*Exercise prompt*.
Leave out all pictures and retype exactly the lines from the one with "[22:27.58-22:28.58]" through the last line of the material.

*Data listing*.
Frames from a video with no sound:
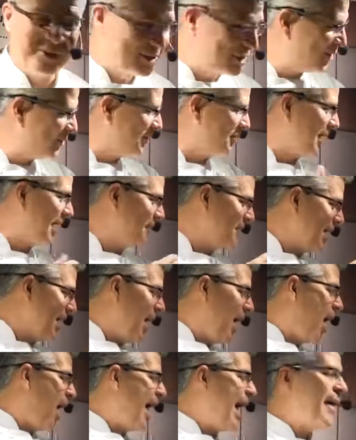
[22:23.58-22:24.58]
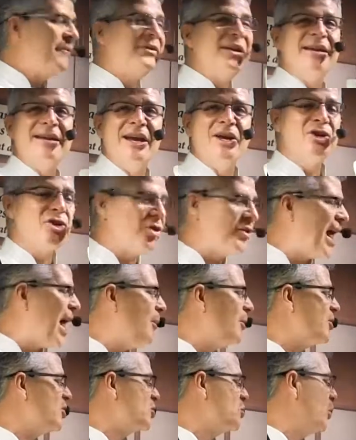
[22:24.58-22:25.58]
too, okay? I have to initial
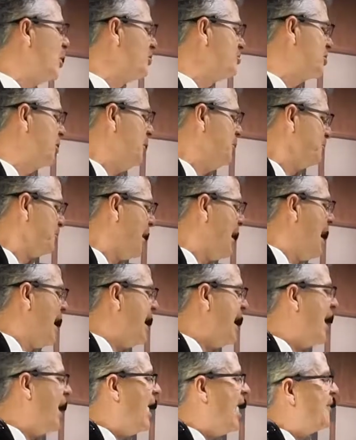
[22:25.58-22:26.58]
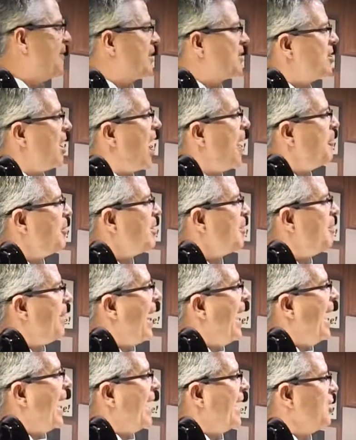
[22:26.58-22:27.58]
that one as well too. Now, at the top of the
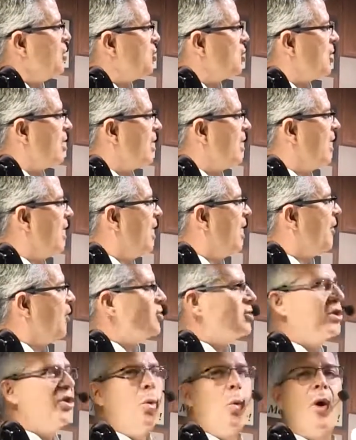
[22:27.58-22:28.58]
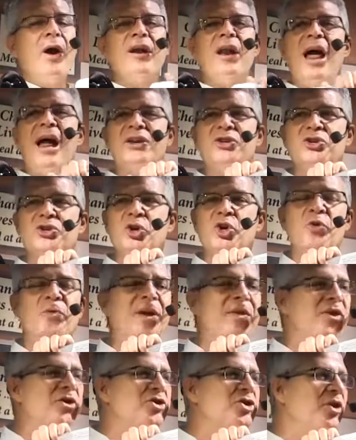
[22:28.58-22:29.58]
page, there's a little one-line survey,
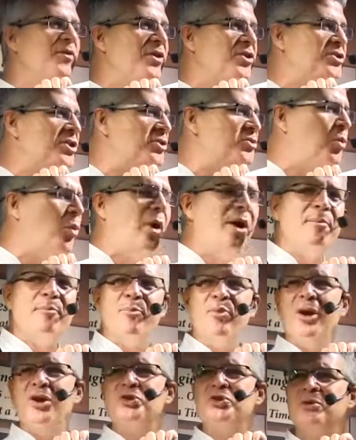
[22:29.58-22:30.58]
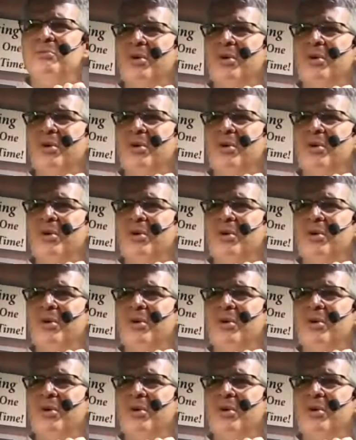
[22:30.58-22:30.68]
and the survey says, what impressed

*Written answer*.
[22:27.58-22:28.58]
[22:28.58-22:29.58]
page, there's a little one-line survey,
[22:29.58-22:30.58]
[22:30.58-22:30.68]
and the survey says, what impressed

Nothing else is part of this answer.